Friday, January 28, 2011

Whine with wine! Perfect.




On the lighter side... What small, little, things are bothering me? I'll stay away from raging about people who still don't understand the word MERGE...and I will focus on 3 commercials that need to go away...NOW. I would also like to preface with the following, (and my kids will back me up on this) I've been YIPPING about these commercials for months!

1. The "Shake Weight" - Seriously, you only have to see this commercial one time and you're immediately in the gutter. What this commercial is showing you is how to perform something that is not usually associated with arm strengthening. OMG...please, please, please stop showing this commercial. It's even more disturbing on the guy version. It's almost like saying "Here Women, this is how you do it!" When my mother-in-law was here for the holidays, I was praying that it wouldn't come on for fear that I'd have to jump in front of screen and point to the ceiling and shout "LOOK...A BIRD...IN THE HOUSE!" I am not embarrassed easily but this leaves me uncomfortable and quite frankly, I don't need a primer on this subject.

2.  The "Trojan Tri-phoria"...okay are you nervous?  The first time I saw this commercial I didn't know what to do.  Seriously, I sat there...looked at the tv, picked up the clicker and pushed to see what I was watching.  Was that a commercial for a vibrator?  On tv?  Was it serious or was it a Saturday Night Live commercial?   I laughed at the girls hair...all "blown" back...but the fiance that smacks the counter and squeals "SSSwwewewewttt!" has got to go!  Is this something we really need to see on tv?  Hmmmm.  If my "Fiance smacked our counter and said SSSwewewewett...like that guy does...he would not longer have to think about using that massager with me.  He wouldn't be my fiance either.
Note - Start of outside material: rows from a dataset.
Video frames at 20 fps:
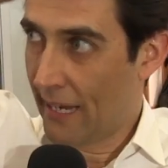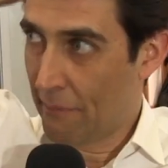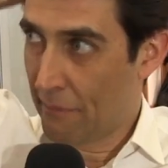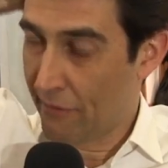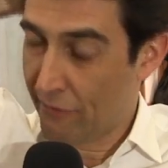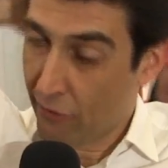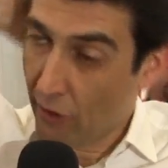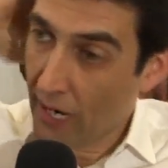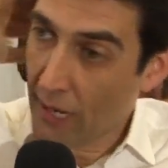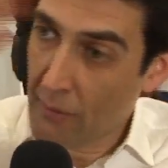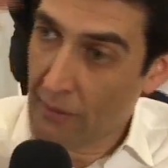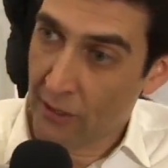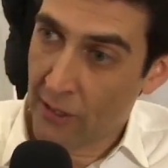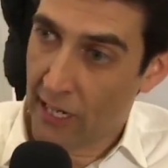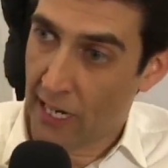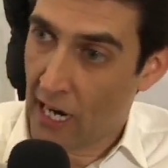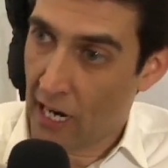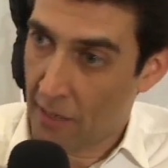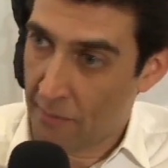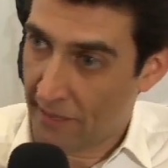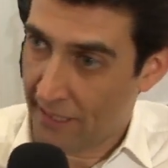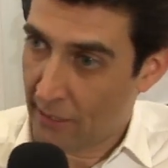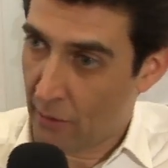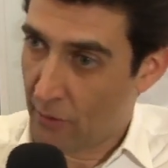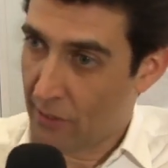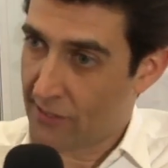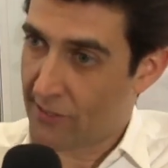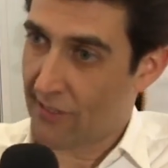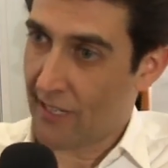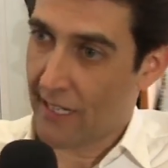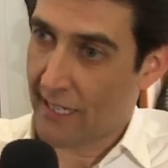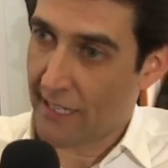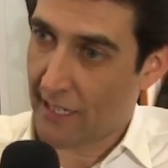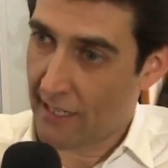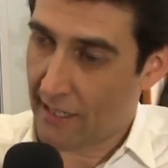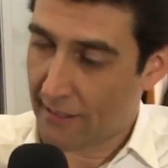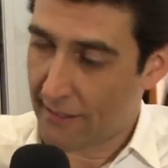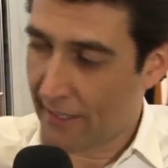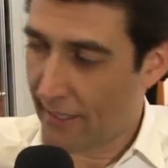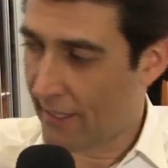before I went to the army, there was like
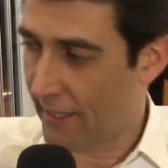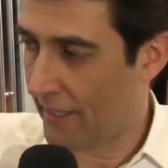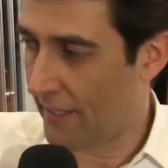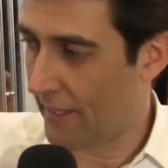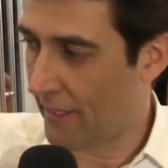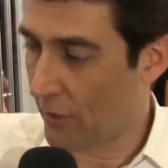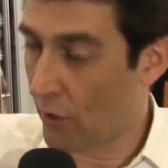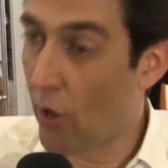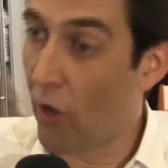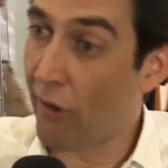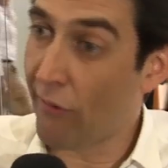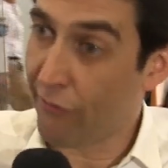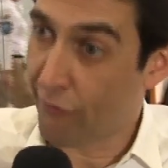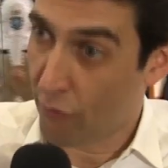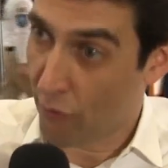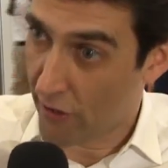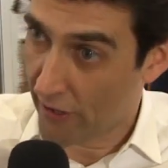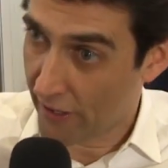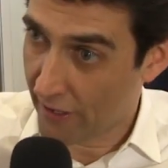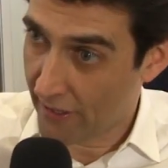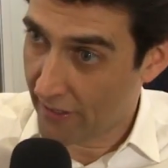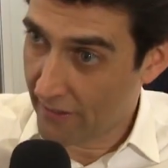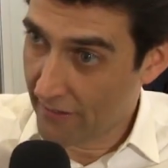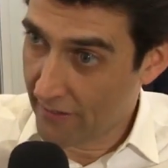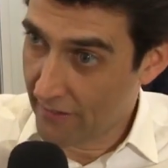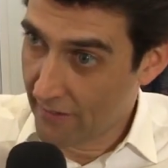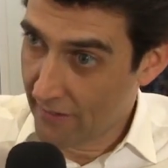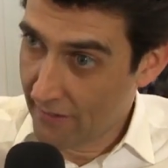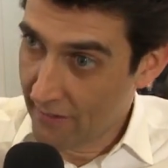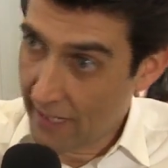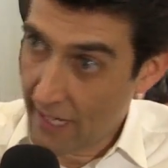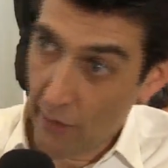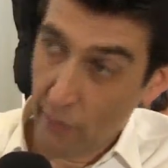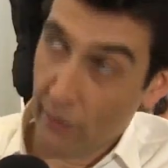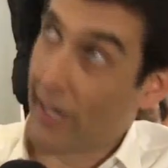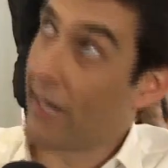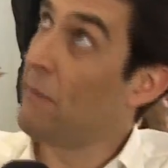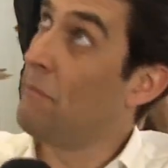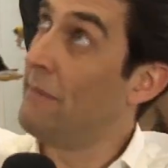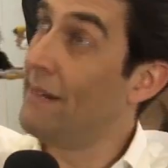the Gulf War, and
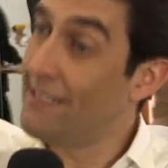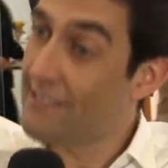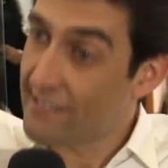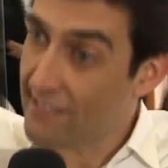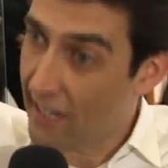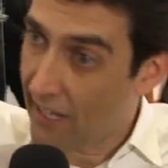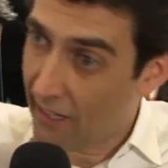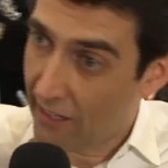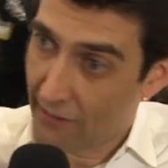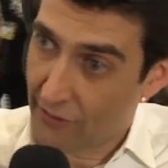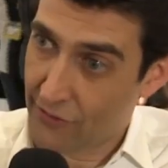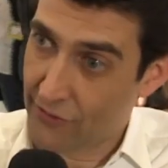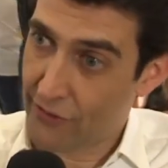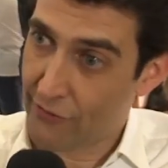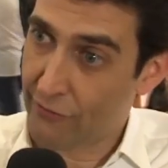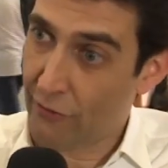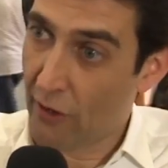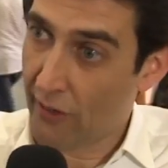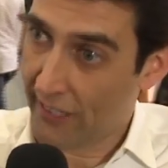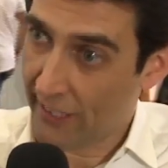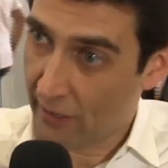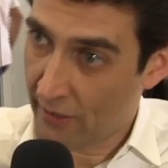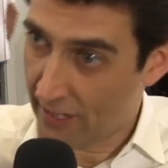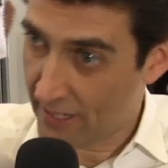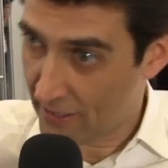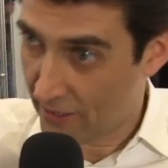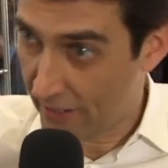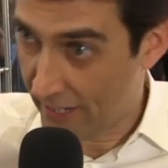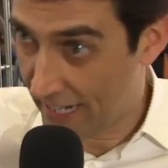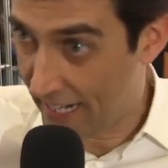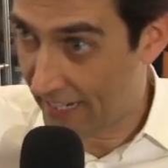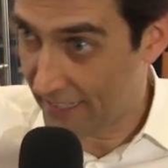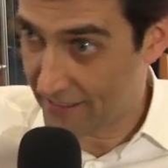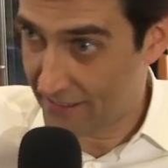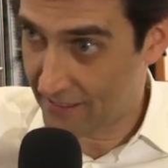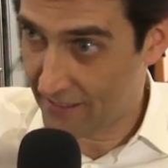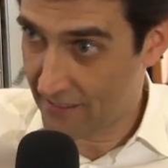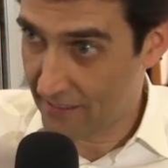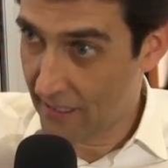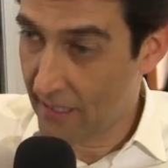we had missiles falling on our
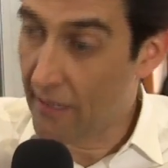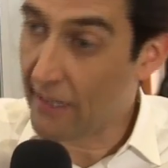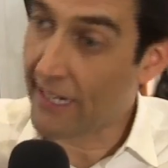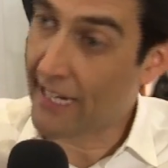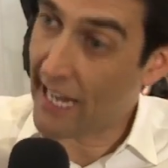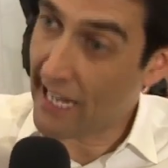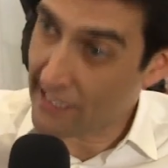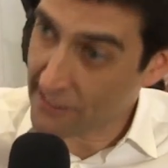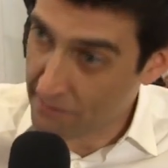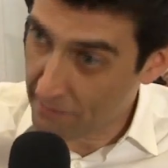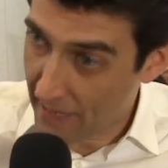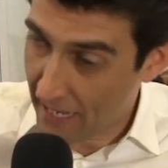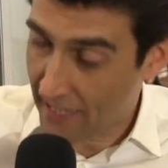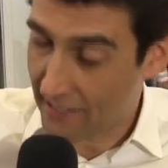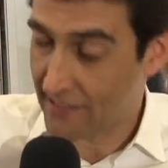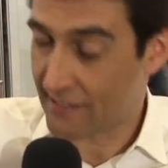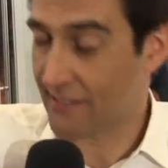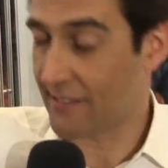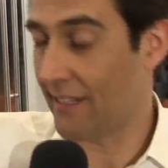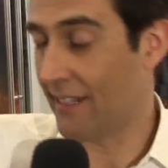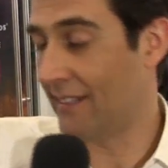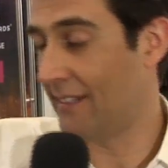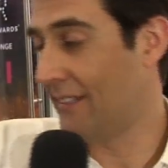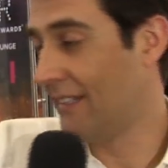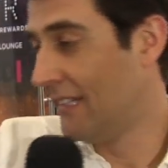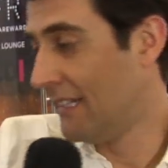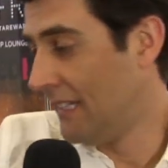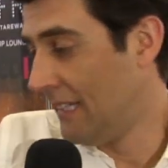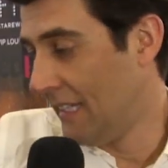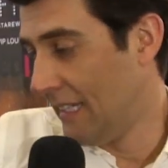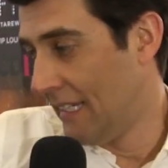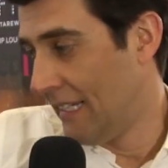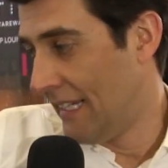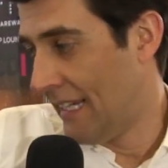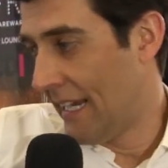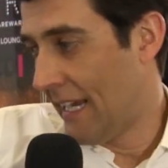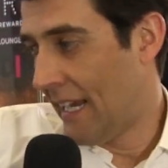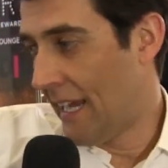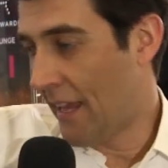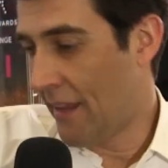heads, gas masks,
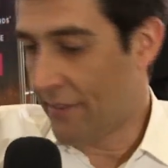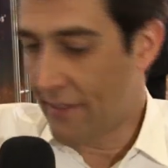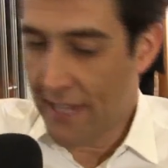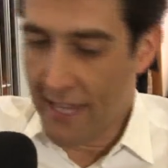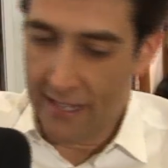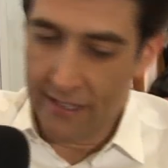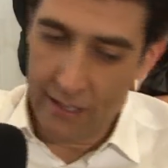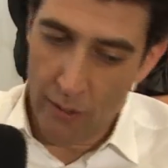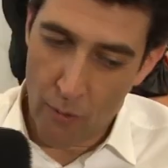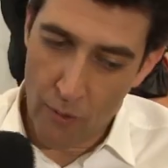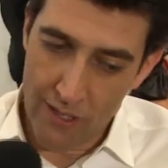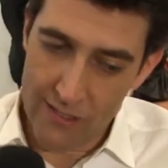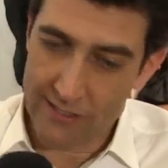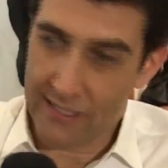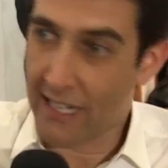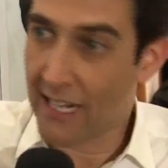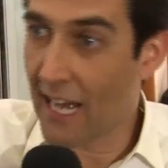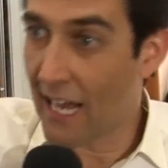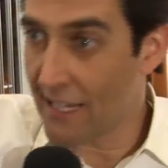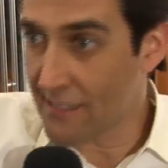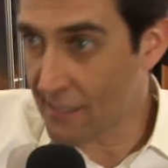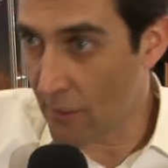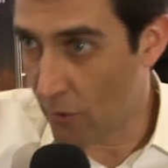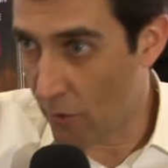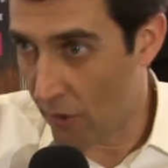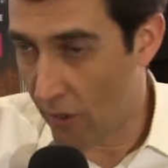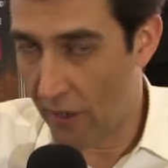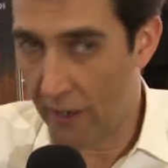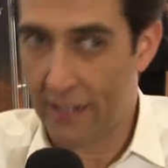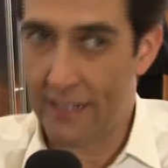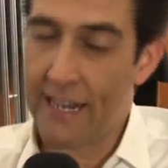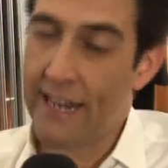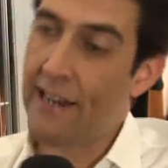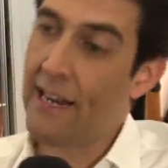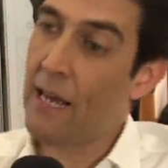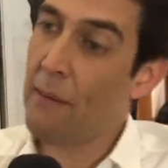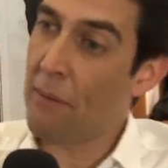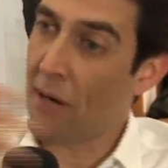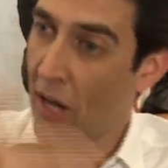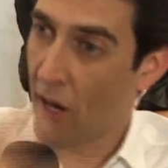and then there was the Gaza War, and
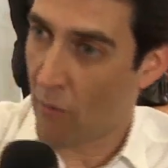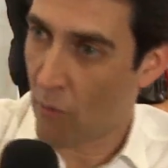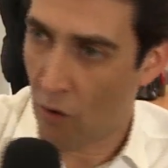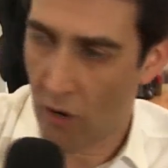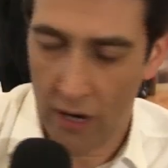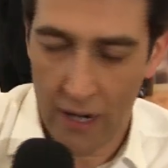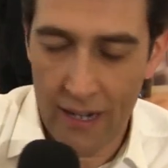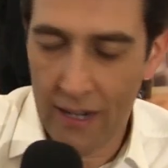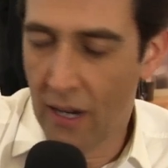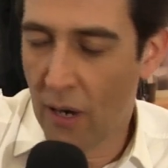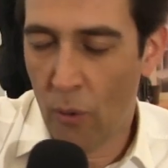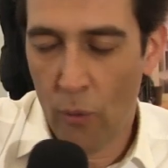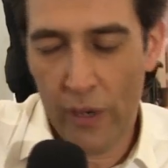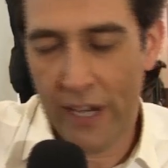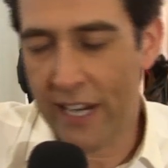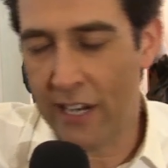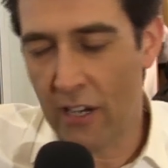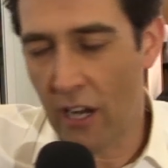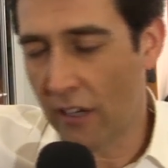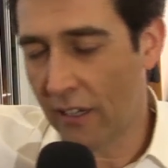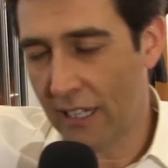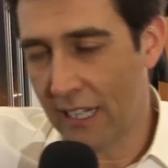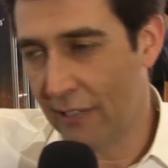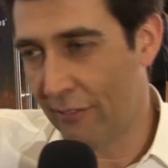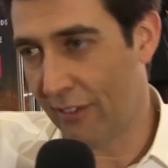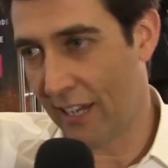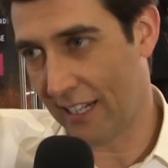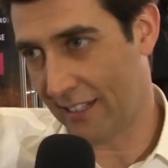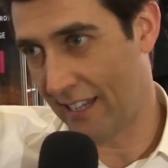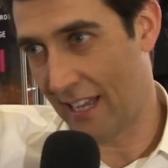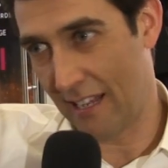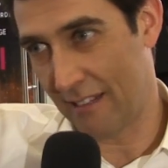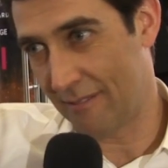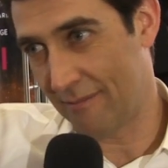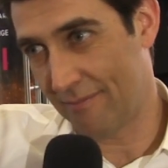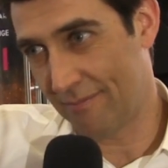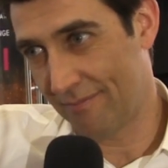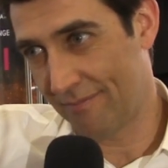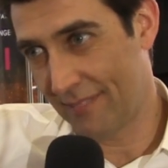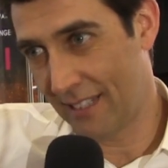then Lebanon War. We cannot live like that.
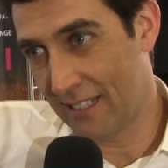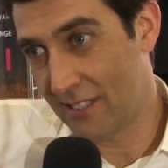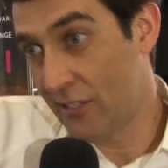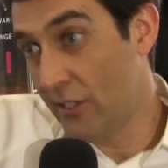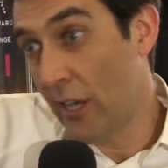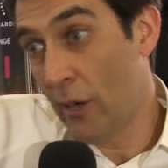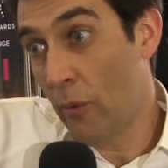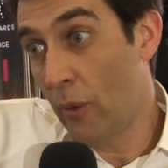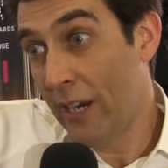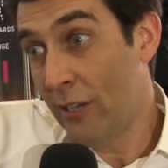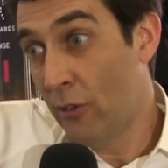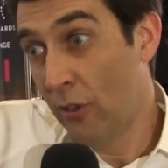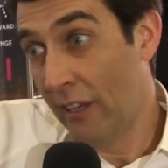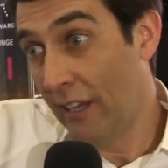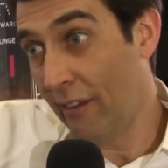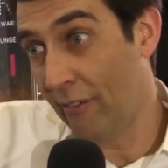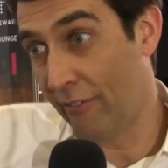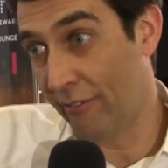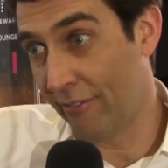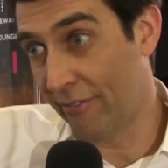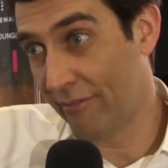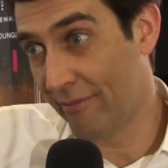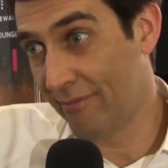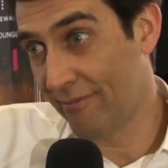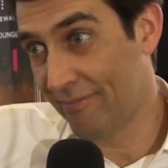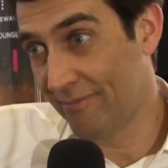It's not a way to live.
Enough said.
 
3. Disclaimer - My eyesight is not what it used to be.  It's rapidly declining rapidly.  That said, I can see far away distances just fine thank you.  Our living room tv is 50"...that is ginormous!  But when Maybelline says that their new Falsies Volum' Express makes your real lashes look like Falsies...and show you girls supposedly wearing this "corner to corner eyelash drama"...what they are showing you is girls wearing false eyelashes.  I'm 49.  I've tried almost every mascara on the market.  I also wear false eyelashes for fun times!  Ladies...this Volum' Express mascara drives you directly to the cosmetic counter for FALSE LASHES. The lashes in that commercial are so fake that they may even have two pairs of lashes on each eye!  You know, you really can't lie that big and think we are so gullible that we'll buy that mascara and yet, I fear girls are doing just that.  Come on!
 
So it was just a small rant. Actually not even a rant, just a wee runt.  LOL. That was a good one.
What commercials are driving you nuts?  Come on, I'd love to hear about them.
 
Peace out Wilbur.  Let's runt!
C

2 comments:

Katlyn Lewis said...

Hating all of the proactiv and weight loss pill commercials!! Ughh

Anonymous said...

To be honest, the "Jiggle Weight" seems to really work! The commercial says that it works...so it has to right...? I can currently afford to by the "jiggle" weight trainer so I've made my own version using a two foot greased axel rod with Hex nuts glued to each end. I've added a water filled baloon to the center and tied it with a rubberband and although the baloon has broken every time I've used it, the time it takes to clean up the water, and the energy I've used have taken off 10 pounds! I'm slimmer and more handsome than I've ever been! They MUST have something there!